Separation of Powers
The Framers of the Constitution wanted to create a government that was powerful enough to take care of business, but not so powerful that it could threaten tyranny. One key idea in designing such a powerful, but limited, government was the doctrine of separation of powers.
In old-fashioned monarchies, the key powers of government—the power to make the law, the power to enforce the law, and the power to judge the law—were all held by one person: the king. The king, claiming to rule by the direct authority of God, could do pretty much whatever he wanted. (Check out the story of King Henry VIII for one of your more gruesome reminders of why that probably wasn't the best idea!) In Britain, the center of power eventually moved from the royal family to the Parliament.

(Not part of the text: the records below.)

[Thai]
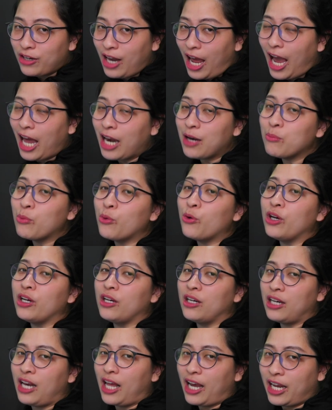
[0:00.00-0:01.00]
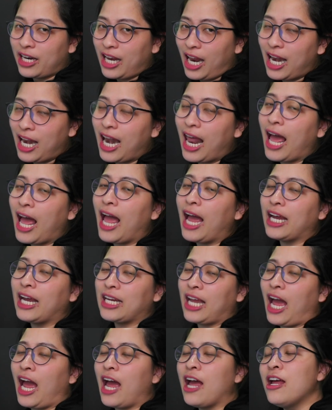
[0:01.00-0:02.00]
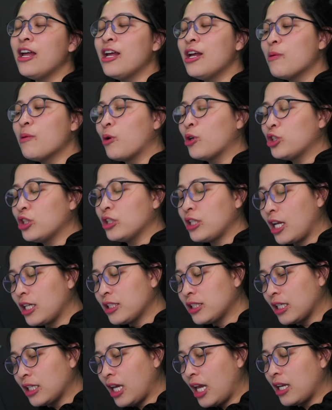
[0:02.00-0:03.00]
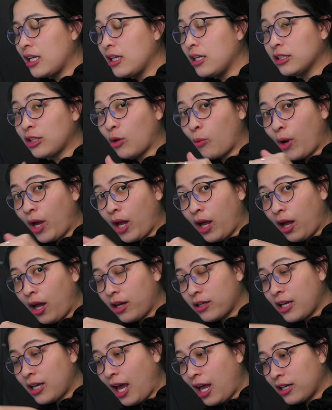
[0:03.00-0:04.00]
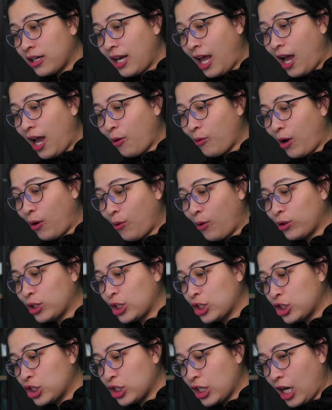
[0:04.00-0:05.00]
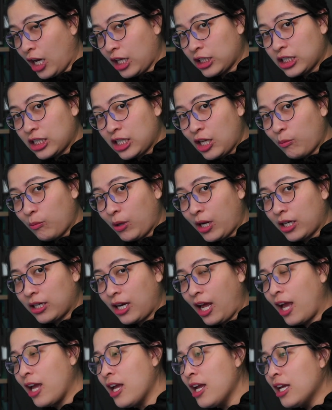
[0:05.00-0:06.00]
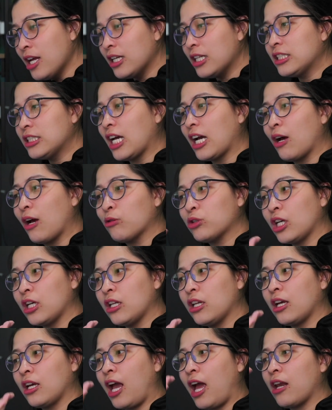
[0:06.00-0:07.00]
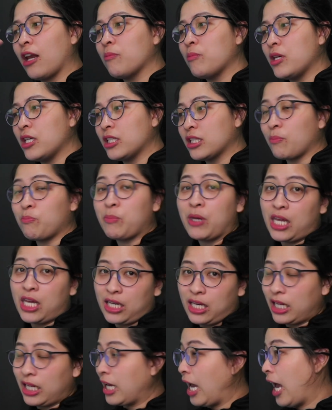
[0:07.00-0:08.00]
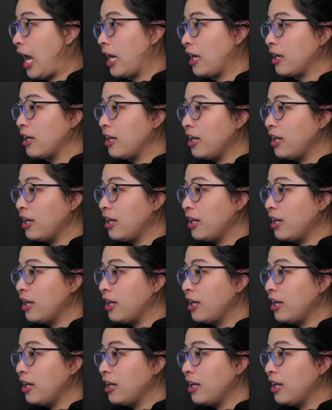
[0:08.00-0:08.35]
ด้านบนและก็ด้านล่างค่ะ เพราะฉะนั้นสังเกตนิดนึงแต่ว่าด้านหน้าของเขาเขาจะเฉียงเฉลี่ยงไปข้างหน้า เนื่องจากเขาใช้ในการมีสปีดในการ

But still, there was no division of powers; Parliament held not only the legislative power (like the US Congress) but also the executive and judicial powers. During the American Revolution, most folks on this side of the pond came to the conclusion that this concentration of power in Parliament had turned the British Empire into a tyrannical system of government. (James Madison, in fact, famously declared "the accumulation of powers" under such a system to be "the very definition of tyranny.")
Thus when they designed the Constitution of the United States, the Framers insisted upon the separation of powers. Only the legislative branch (Congress) has the power to make law; only the executive branch, (the President) has the power to enforce and administer the law; only the judicial branch (the Supreme Court) has the power to judge and interpret the law.